##### Entries supplied #####
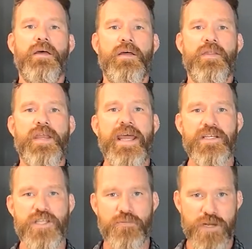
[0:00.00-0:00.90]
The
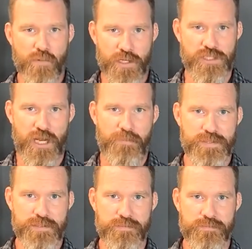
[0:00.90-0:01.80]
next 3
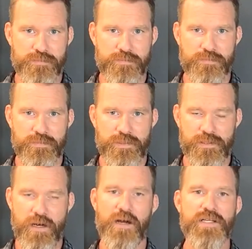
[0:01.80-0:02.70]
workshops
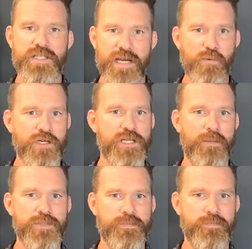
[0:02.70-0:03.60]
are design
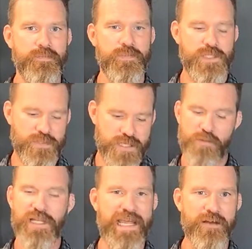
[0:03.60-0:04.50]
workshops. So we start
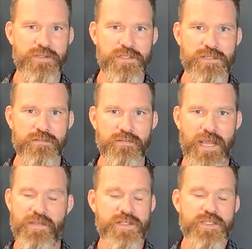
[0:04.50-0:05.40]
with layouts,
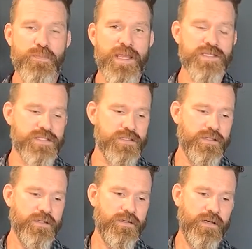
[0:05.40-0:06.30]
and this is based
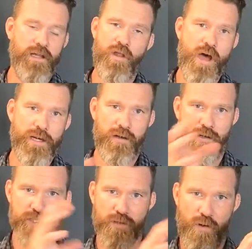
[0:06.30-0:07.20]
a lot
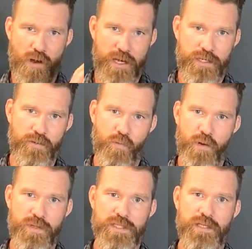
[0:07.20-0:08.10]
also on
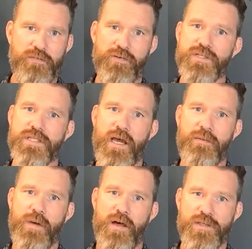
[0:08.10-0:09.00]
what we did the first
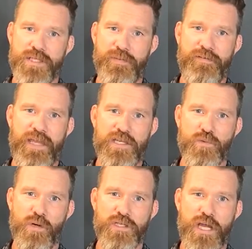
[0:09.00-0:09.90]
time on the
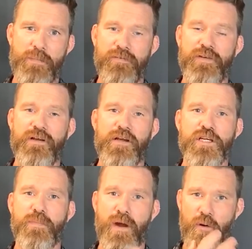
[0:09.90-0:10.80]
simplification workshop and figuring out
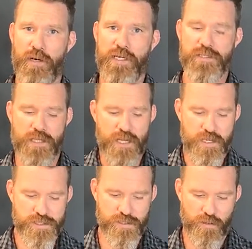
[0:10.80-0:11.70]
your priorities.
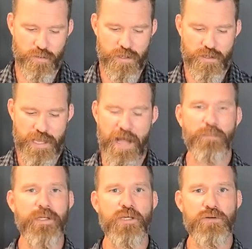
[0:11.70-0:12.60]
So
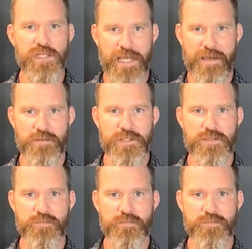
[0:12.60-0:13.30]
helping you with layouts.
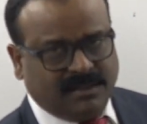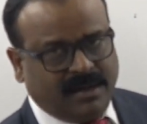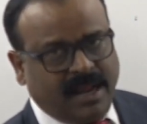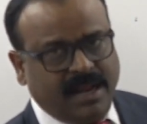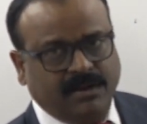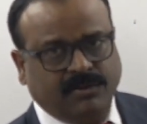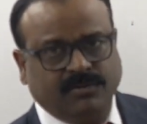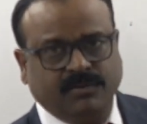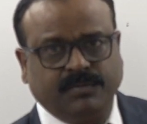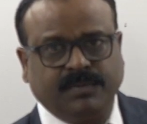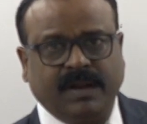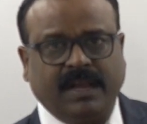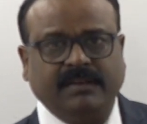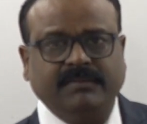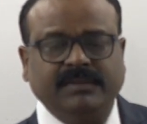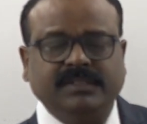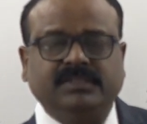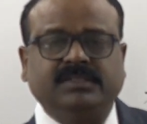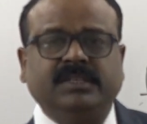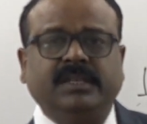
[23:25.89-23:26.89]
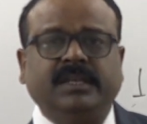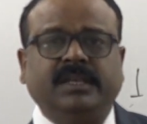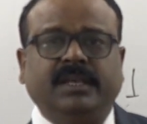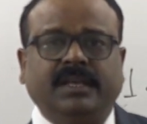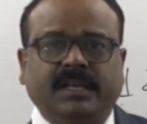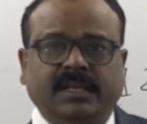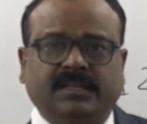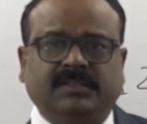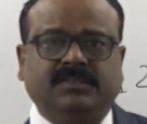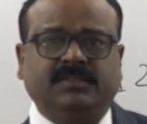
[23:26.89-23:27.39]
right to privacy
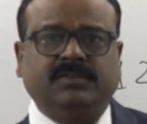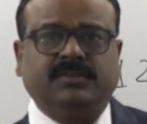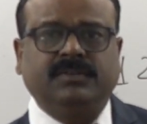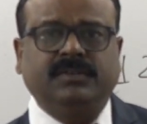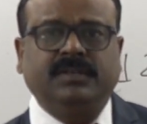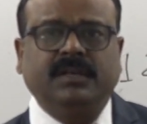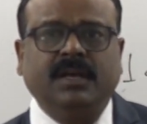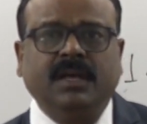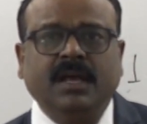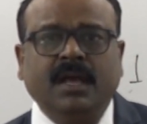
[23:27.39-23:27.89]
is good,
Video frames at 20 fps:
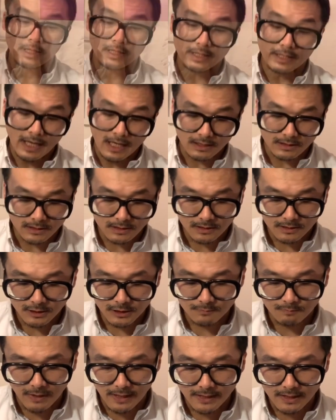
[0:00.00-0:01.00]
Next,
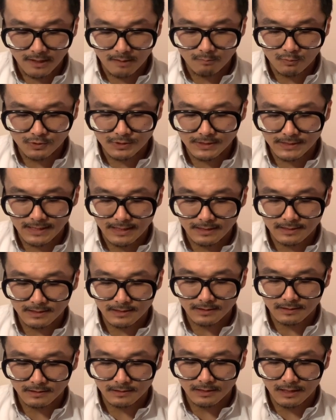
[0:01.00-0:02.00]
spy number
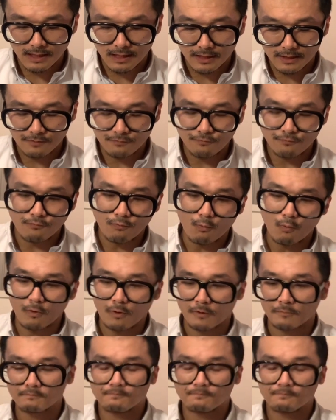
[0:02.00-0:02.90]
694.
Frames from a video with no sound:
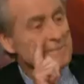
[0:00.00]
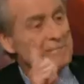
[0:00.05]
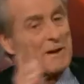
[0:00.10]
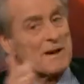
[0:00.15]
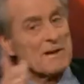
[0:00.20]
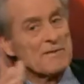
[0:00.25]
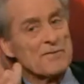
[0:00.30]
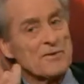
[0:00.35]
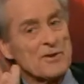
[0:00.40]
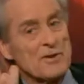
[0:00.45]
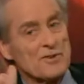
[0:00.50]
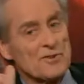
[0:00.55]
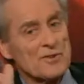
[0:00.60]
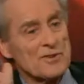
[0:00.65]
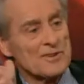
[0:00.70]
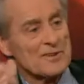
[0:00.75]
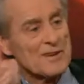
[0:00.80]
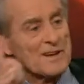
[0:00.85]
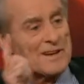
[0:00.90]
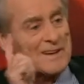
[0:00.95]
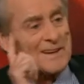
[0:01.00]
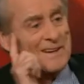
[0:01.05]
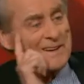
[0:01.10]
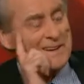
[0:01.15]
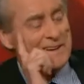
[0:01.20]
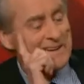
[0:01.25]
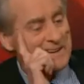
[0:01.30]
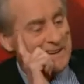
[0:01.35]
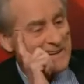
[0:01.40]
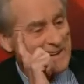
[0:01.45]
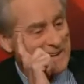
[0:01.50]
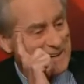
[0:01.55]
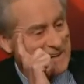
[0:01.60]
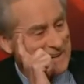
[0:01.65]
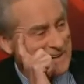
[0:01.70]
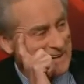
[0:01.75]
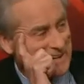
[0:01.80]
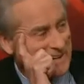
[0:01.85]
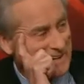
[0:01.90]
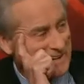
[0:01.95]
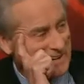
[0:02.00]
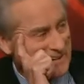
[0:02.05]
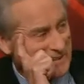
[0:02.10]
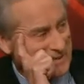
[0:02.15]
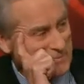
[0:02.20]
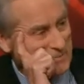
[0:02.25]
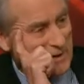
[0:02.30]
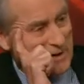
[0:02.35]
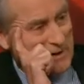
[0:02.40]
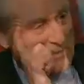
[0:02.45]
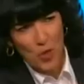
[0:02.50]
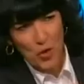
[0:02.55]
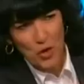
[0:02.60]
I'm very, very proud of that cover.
#####
Transcribe all the data word for word; the images stay out.

[0:00.00-0:00.90]
The
[0:00.90-0:01.80]
next 3
[0:01.80-0:02.70]
workshops
[0:02.70-0:03.60]
are design
[0:03.60-0:04.50]
workshops. So we start
[0:04.50-0:05.40]
with layouts,
[0:05.40-0:06.30]
and this is based
[0:06.30-0:07.20]
a lot
[0:07.20-0:08.10]
also on
[0:08.10-0:09.00]
what we did the first
[0:09.00-0:09.90]
time on the
[0:09.90-0:10.80]
simplification workshop and figuring out
[0:10.80-0:11.70]
your priorities.
[0:11.70-0:12.60]
So
[0:12.60-0:13.30]
helping you with layouts.
[23:25.89-23:26.89]
[23:26.89-23:27.39]
right to privacy
[23:27.39-23:27.89]
is good,
Video frames at 20 fps:
[0:00.00-0:01.00]
Next,
[0:01.00-0:02.00]
spy number
[0:02.00-0:02.90]
694.
Frames from a video with no sound:
[0:00.00]
[0:00.05]
[0:00.10]
[0:00.15]
[0:00.20]
[0:00.25]
[0:00.30]
[0:00.35]
[0:00.40]
[0:00.45]
[0:00.50]
[0:00.55]
[0:00.60]
[0:00.65]
[0:00.70]
[0:00.75]
[0:00.80]
[0:00.85]
[0:00.90]
[0:00.95]
[0:01.00]
[0:01.05]
[0:01.10]
[0:01.15]
[0:01.20]
[0:01.25]
[0:01.30]
[0:01.35]
[0:01.40]
[0:01.45]
[0:01.50]
[0:01.55]
[0:01.60]
[0:01.65]
[0:01.70]
[0:01.75]
[0:01.80]
[0:01.85]
[0:01.90]
[0:01.95]
[0:02.00]
[0:02.05]
[0:02.10]
[0:02.15]
[0:02.20]
[0:02.25]
[0:02.30]
[0:02.35]
[0:02.40]
[0:02.45]
[0:02.50]
[0:02.55]
[0:02.60]
I'm very, very proud of that cover.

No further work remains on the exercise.